To start this post on an optimistic note, I am going to go out on a limb and say that WordPress is one of the most amazing software projects I’ve seen in over 25 years of being in the software industry. With its success, however, WordPress has arrived at a stage in its life cycle that all software platforms eventually encounter which present the hard to solve problems of security and reliability. Not unlike other software platforms, WordPress’ success is dependent upon its weakest links which include hosting providers, theme designers, and plugins. And through the launch of one abstract website encouraging a sign-up for a beta, Automattic is positioning VaultPress as the simple answer to a bloggers security and reliability concerns.
The Problem Space
According to a 2009 SANS publication entitled Top Cyber Security Risks, over 60% of the total cyber attacks observed on the Internet were against web applications. Of the reported web application attacks, the attacks can be classified into two main categories: brute force password attacks and server side scripting/injection trickery. What does that mean? Basically, hackers are either using sophisticated programs to guess passwords and gain access to machines or they are injecting computer program strings into places that are meant to take normal input. For example, a comment form on a WordPress blog is meant to take human input such as, “I really like this post!”. However, hackers look for places like this in a system that they can actually submit a piece of PHP code, for example, that the system takes in like normal text but actually processes the computer instructions. This example is overly simplified and DOES NOT work for the WordPress comment system but it does help to clarify the point. The study also indicates that the number of vulnerabilities and attacks definitely target the applications more today than other elements such as network components. Last, the study clearly shows that the United States is the target for most of this activity. There is truly a need for something like VaultPress.
Why WordPress and Who’s The Real Culprit?
WordPress blogs don’t store social security numbers or highly sensitive nuclear formulas. . .they store copy. However, that copy is presented as a webpage that is eventually given a value by Google. This value is called page rank. In most cases, WordPress blogs are targeted to syphon their page rank and promote someone else’s online efforts to make money. If Google were not in the picture, it would not be nearly as attractive to hack a blog. As I’ve asked in many blog posts before, when is Google going to implement true control over things like 301 redirects within Webmaster tools so that blog owners can say, “Yes, I really want to repoint my corporate law blog to an online pharmacy and change my key content to words like ‘viagra’”?
Since this isn’t likely to happen, we’ll hope that VaultPress can provide relief from a different angle!
Will VaultPress Be The Right Solution?
The information available about VaultPress at this point is very vague so there is no telling the answer to this question. Still, Automattic’s business decision to enter this space is very appropriate!
Automattic is at the center of a huge focus of hackers which is content management web applications and due to their popularity as a platform the numbers are huge.
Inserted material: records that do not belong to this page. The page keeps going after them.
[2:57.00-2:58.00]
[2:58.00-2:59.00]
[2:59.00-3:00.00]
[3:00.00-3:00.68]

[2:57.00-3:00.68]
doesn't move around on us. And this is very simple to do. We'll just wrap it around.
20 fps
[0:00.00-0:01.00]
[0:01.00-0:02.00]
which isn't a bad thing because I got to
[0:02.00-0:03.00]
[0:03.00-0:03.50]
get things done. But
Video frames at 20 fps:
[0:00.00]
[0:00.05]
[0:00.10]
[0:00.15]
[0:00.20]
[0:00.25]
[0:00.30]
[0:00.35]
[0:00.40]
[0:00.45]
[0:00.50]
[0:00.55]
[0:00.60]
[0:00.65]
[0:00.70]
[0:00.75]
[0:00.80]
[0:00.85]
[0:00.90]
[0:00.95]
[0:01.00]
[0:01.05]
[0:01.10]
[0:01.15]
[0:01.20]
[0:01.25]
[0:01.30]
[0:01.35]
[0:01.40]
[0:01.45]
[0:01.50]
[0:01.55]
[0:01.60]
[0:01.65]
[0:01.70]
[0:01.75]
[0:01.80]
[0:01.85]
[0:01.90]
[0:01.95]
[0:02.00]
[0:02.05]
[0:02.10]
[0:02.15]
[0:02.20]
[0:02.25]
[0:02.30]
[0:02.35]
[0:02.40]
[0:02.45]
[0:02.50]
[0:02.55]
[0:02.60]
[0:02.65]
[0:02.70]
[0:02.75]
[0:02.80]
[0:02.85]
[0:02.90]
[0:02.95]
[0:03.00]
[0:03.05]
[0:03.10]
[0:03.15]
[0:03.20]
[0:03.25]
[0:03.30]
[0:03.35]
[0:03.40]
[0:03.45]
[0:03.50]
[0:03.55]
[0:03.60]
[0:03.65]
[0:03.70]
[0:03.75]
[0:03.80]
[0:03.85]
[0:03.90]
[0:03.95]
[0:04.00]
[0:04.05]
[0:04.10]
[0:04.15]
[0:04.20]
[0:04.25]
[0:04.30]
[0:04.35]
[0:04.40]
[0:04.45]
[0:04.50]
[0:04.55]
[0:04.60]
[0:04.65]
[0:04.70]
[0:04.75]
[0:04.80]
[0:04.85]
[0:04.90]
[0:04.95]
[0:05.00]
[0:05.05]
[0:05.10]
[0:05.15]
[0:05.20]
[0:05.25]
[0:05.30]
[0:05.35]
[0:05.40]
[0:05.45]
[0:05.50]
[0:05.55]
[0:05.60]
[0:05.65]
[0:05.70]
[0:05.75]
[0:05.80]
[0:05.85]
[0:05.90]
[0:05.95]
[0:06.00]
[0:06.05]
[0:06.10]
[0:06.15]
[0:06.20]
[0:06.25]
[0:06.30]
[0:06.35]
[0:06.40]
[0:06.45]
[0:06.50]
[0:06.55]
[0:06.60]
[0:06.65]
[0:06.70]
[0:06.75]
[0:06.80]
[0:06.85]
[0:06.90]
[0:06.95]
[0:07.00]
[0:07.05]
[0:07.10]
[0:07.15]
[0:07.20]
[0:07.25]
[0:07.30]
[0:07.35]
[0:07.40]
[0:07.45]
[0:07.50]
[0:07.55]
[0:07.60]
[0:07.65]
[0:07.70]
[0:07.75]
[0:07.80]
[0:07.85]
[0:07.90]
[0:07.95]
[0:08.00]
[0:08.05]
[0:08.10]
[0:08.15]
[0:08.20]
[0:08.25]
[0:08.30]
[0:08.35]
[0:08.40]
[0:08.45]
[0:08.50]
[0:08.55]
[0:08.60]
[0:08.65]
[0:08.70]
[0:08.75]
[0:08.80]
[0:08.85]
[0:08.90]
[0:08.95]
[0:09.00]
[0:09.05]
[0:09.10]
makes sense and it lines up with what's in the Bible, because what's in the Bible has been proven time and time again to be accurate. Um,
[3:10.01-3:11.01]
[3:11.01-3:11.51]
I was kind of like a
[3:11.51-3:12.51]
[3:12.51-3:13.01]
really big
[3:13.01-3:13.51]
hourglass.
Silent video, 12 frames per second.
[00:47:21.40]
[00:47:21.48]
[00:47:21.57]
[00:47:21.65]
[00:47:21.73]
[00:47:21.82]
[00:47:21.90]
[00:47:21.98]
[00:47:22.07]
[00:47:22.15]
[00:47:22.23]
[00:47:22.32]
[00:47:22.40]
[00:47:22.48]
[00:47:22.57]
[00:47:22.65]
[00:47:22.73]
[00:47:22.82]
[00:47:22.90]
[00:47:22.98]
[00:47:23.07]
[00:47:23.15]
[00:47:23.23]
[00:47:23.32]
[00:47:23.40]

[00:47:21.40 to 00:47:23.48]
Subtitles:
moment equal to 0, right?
They also have a significant installation base in the United States which is where the majority of this activity is taking place? Last, the developers at Automattic are bright. Still, writing programs to defend against cyber attacks and hacking is a very fine art that you can’t just wake up and say, “I think I’m going to become a security expert today!” With that said, Automattic is pretty tight lipped about their corporate moves and they very well could have hired some serious talent to work on this project. I know the US Department of Defense has hired some top talent to deal with this issue. . .and . . .they are still getting hacked to some extent.
Solution Spaces
Not knowing what VaultPress is, I can simply provide an overview of what Automattic could do that would be helpful to the blogging community:
- Provide an attack defense plugin that identifies mallicious attempts to access a blog and shuts them down. Akismet for security. (VaultPress)
- A certified WordPress platform program for ISPs and hosting providers that provide minimum requirements for operating system, Apache, PHP, and MySQL patches and configurations.
- A Plugin Developers kit which includes security best practices and exploit testers.
- A “one touch” backup solution for themes, configurations, plugins, and MySQL data.
- Scanning toolset similiar to WP-MalWatch that truly allows an average blogger to look deeper into their blog for evidence of hacks, etc and not require them to have UNIX shell skills.
It does amaze me that McAffee and Symantec have not gotten into this game! The WordPress market is huge and growing every day. But then again, Automattic has been built upon capitalizing on opportunities that the big boys just don’t pay attention to. When I get a glimpse at the Beta of VaultPress, I’ll post a thorough review. Until then, Automattic will just keep us guessing!
{ 2 comments… read them below or add one }
Hi,
WP-Malwatch located 2 .htaccess files on my WordPress site. Said I should only have 1. Told me to look in the html/stats & /_db_backups directories to examine them. Can’t locate these files or my directory. (Have GoDaddy hosting, & when I called the weren’t much help at all). WP-Malwatch also said to examine them. What would be looking for? The frustrating thing in all of this is the lack of support I get whenever it is needed. Can you help me,, Thank you, Ivory Burke
We are finding many plugins that use .HTACCESS files. Our next release, which will be out soon, will not only deal with this but provide value add in the situation. More to come. thanks for taking the time to provide us feedback.